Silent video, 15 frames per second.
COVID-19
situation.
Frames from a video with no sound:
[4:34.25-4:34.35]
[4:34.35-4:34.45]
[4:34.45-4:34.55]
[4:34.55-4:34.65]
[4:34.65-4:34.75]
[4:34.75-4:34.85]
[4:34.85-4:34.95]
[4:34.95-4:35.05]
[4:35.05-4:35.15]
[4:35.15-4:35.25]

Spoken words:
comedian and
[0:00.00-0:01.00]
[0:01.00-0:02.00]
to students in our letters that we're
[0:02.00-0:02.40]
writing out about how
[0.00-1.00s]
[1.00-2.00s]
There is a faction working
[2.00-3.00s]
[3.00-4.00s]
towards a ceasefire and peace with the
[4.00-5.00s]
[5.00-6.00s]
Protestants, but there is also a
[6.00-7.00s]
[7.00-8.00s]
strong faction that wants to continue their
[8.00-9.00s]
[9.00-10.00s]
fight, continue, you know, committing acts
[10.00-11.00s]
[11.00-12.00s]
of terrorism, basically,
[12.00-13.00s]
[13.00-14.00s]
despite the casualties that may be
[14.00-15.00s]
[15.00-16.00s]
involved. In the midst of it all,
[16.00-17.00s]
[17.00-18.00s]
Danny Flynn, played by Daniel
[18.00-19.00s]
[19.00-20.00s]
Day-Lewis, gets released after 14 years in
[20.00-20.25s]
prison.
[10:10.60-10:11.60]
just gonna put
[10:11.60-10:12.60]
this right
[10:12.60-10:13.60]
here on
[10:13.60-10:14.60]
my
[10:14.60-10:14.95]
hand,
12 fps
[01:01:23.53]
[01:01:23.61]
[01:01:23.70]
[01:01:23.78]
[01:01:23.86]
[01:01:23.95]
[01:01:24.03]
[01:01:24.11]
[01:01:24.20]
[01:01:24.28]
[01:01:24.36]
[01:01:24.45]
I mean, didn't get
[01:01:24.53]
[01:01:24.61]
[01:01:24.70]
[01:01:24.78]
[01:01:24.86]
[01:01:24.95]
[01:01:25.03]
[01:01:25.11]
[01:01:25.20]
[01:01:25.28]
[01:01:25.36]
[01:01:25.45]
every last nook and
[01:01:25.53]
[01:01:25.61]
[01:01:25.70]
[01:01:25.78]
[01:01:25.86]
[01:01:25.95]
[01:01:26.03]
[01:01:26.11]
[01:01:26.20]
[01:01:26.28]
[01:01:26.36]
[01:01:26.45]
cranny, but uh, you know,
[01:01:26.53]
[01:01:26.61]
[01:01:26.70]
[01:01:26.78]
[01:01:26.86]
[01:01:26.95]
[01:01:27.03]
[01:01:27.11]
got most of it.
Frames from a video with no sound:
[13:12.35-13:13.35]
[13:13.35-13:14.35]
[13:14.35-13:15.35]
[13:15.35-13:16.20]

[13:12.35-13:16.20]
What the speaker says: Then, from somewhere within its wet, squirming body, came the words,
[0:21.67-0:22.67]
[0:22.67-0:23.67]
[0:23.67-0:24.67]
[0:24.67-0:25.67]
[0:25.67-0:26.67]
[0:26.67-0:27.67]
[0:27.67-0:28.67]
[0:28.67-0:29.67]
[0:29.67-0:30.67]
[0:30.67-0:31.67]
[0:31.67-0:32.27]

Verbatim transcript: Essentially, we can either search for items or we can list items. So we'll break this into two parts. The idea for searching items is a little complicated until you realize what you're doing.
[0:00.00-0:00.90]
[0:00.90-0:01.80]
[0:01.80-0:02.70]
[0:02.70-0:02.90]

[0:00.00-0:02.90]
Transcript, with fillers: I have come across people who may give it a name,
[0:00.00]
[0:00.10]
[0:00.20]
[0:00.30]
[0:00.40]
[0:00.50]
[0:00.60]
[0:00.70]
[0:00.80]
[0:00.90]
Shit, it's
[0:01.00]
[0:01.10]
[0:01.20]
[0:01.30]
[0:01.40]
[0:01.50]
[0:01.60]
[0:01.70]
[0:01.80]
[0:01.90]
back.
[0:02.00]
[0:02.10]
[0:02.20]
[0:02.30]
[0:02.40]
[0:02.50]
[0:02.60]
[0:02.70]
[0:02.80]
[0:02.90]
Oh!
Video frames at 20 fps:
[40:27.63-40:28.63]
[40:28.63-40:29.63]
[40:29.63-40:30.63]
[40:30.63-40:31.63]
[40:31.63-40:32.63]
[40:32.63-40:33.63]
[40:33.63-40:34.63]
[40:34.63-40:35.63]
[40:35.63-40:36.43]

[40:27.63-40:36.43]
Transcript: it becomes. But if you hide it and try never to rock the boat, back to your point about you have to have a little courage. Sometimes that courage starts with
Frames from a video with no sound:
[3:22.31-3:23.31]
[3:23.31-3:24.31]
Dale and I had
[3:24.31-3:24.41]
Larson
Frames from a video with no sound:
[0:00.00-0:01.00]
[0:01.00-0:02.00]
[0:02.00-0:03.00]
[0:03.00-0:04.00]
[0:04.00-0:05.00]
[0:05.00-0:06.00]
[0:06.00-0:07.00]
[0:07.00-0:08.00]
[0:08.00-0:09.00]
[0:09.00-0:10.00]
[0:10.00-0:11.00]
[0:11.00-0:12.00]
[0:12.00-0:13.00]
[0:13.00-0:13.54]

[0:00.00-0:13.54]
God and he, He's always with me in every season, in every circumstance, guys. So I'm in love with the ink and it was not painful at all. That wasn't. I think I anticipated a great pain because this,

• **Task details**
Copy down the complete data exactly as supplied.

• **Answer to this task**
Silent video, 15 frames per second.
COVID-19
situation.
Frames from a video with no sound:
[4:34.25-4:34.35]
[4:34.35-4:34.45]
[4:34.45-4:34.55]
[4:34.55-4:34.65]
[4:34.65-4:34.75]
[4:34.75-4:34.85]
[4:34.85-4:34.95]
[4:34.95-4:35.05]
[4:35.05-4:35.15]
[4:35.15-4:35.25]

Spoken words:
comedian and
[0:00.00-0:01.00]
[0:01.00-0:02.00]
to students in our letters that we're
[0:02.00-0:02.40]
writing out about how
[0.00-1.00s]
[1.00-2.00s]
There is a faction working
[2.00-3.00s]
[3.00-4.00s]
towards a ceasefire and peace with the
[4.00-5.00s]
[5.00-6.00s]
Protestants, but there is also a
[6.00-7.00s]
[7.00-8.00s]
strong faction that wants to continue their
[8.00-9.00s]
[9.00-10.00s]
fight, continue, you know, committing acts
[10.00-11.00s]
[11.00-12.00s]
of terrorism, basically,
[12.00-13.00s]
[13.00-14.00s]
despite the casualties that may be
[14.00-15.00s]
[15.00-16.00s]
involved. In the midst of it all,
[16.00-17.00s]
[17.00-18.00s]
Danny Flynn, played by Daniel
[18.00-19.00s]
[19.00-20.00s]
Day-Lewis, gets released after 14 years in
[20.00-20.25s]
prison.
[10:10.60-10:11.60]
just gonna put
[10:11.60-10:12.60]
this right
[10:12.60-10:13.60]
here on
[10:13.60-10:14.60]
my
[10:14.60-10:14.95]
hand,
12 fps
[01:01:23.53]
[01:01:23.61]
[01:01:23.70]
[01:01:23.78]
[01:01:23.86]
[01:01:23.95]
[01:01:24.03]
[01:01:24.11]
[01:01:24.20]
[01:01:24.28]
[01:01:24.36]
[01:01:24.45]
I mean, didn't get
[01:01:24.53]
[01:01:24.61]
[01:01:24.70]
[01:01:24.78]
[01:01:24.86]
[01:01:24.95]
[01:01:25.03]
[01:01:25.11]
[01:01:25.20]
[01:01:25.28]
[01:01:25.36]
[01:01:25.45]
every last nook and
[01:01:25.53]
[01:01:25.61]
[01:01:25.70]
[01:01:25.78]
[01:01:25.86]
[01:01:25.95]
[01:01:26.03]
[01:01:26.11]
[01:01:26.20]
[01:01:26.28]
[01:01:26.36]
[01:01:26.45]
cranny, but uh, you know,
[01:01:26.53]
[01:01:26.61]
[01:01:26.70]
[01:01:26.78]
[01:01:26.86]
[01:01:26.95]
[01:01:27.03]
[01:01:27.11]
got most of it.
Frames from a video with no sound:
[13:12.35-13:13.35]
[13:13.35-13:14.35]
[13:14.35-13:15.35]
[13:15.35-13:16.20]

[13:12.35-13:16.20]
What the speaker says: Then, from somewhere within its wet, squirming body, came the words,
[0:21.67-0:22.67]
[0:22.67-0:23.67]
[0:23.67-0:24.67]
[0:24.67-0:25.67]
[0:25.67-0:26.67]
[0:26.67-0:27.67]
[0:27.67-0:28.67]
[0:28.67-0:29.67]
[0:29.67-0:30.67]
[0:30.67-0:31.67]
[0:31.67-0:32.27]

Verbatim transcript: Essentially, we can either search for items or we can list items. So we'll break this into two parts. The idea for searching items is a little complicated until you realize what you're doing.
[0:00.00-0:00.90]
[0:00.90-0:01.80]
[0:01.80-0:02.70]
[0:02.70-0:02.90]

[0:00.00-0:02.90]
Transcript, with fillers: I have come across people who may give it a name,
[0:00.00]
[0:00.10]
[0:00.20]
[0:00.30]
[0:00.40]
[0:00.50]
[0:00.60]
[0:00.70]
[0:00.80]
[0:00.90]
Shit, it's
[0:01.00]
[0:01.10]
[0:01.20]
[0:01.30]
[0:01.40]
[0:01.50]
[0:01.60]
[0:01.70]
[0:01.80]
[0:01.90]
back.
[0:02.00]
[0:02.10]
[0:02.20]
[0:02.30]
[0:02.40]
[0:02.50]
[0:02.60]
[0:02.70]
[0:02.80]
[0:02.90]
Oh!
Video frames at 20 fps:
[40:27.63-40:28.63]
[40:28.63-40:29.63]
[40:29.63-40:30.63]
[40:30.63-40:31.63]
[40:31.63-40:32.63]
[40:32.63-40:33.63]
[40:33.63-40:34.63]
[40:34.63-40:35.63]
[40:35.63-40:36.43]

[40:27.63-40:36.43]
Transcript: it becomes. But if you hide it and try never to rock the boat, back to your point about you have to have a little courage. Sometimes that courage starts with
Frames from a video with no sound:
[3:22.31-3:23.31]
[3:23.31-3:24.31]
Dale and I had
[3:24.31-3:24.41]
Larson
Frames from a video with no sound:
[0:00.00-0:01.00]
[0:01.00-0:02.00]
[0:02.00-0:03.00]
[0:03.00-0:04.00]
[0:04.00-0:05.00]
[0:05.00-0:06.00]
[0:06.00-0:07.00]
[0:07.00-0:08.00]
[0:08.00-0:09.00]
[0:09.00-0:10.00]
[0:10.00-0:11.00]
[0:11.00-0:12.00]
[0:12.00-0:13.00]
[0:13.00-0:13.54]

[0:00.00-0:13.54]
God and he, He's always with me in every season, in every circumstance, guys. So I'm in love with the ink and it was not painful at all. That wasn't. I think I anticipated a great pain because this,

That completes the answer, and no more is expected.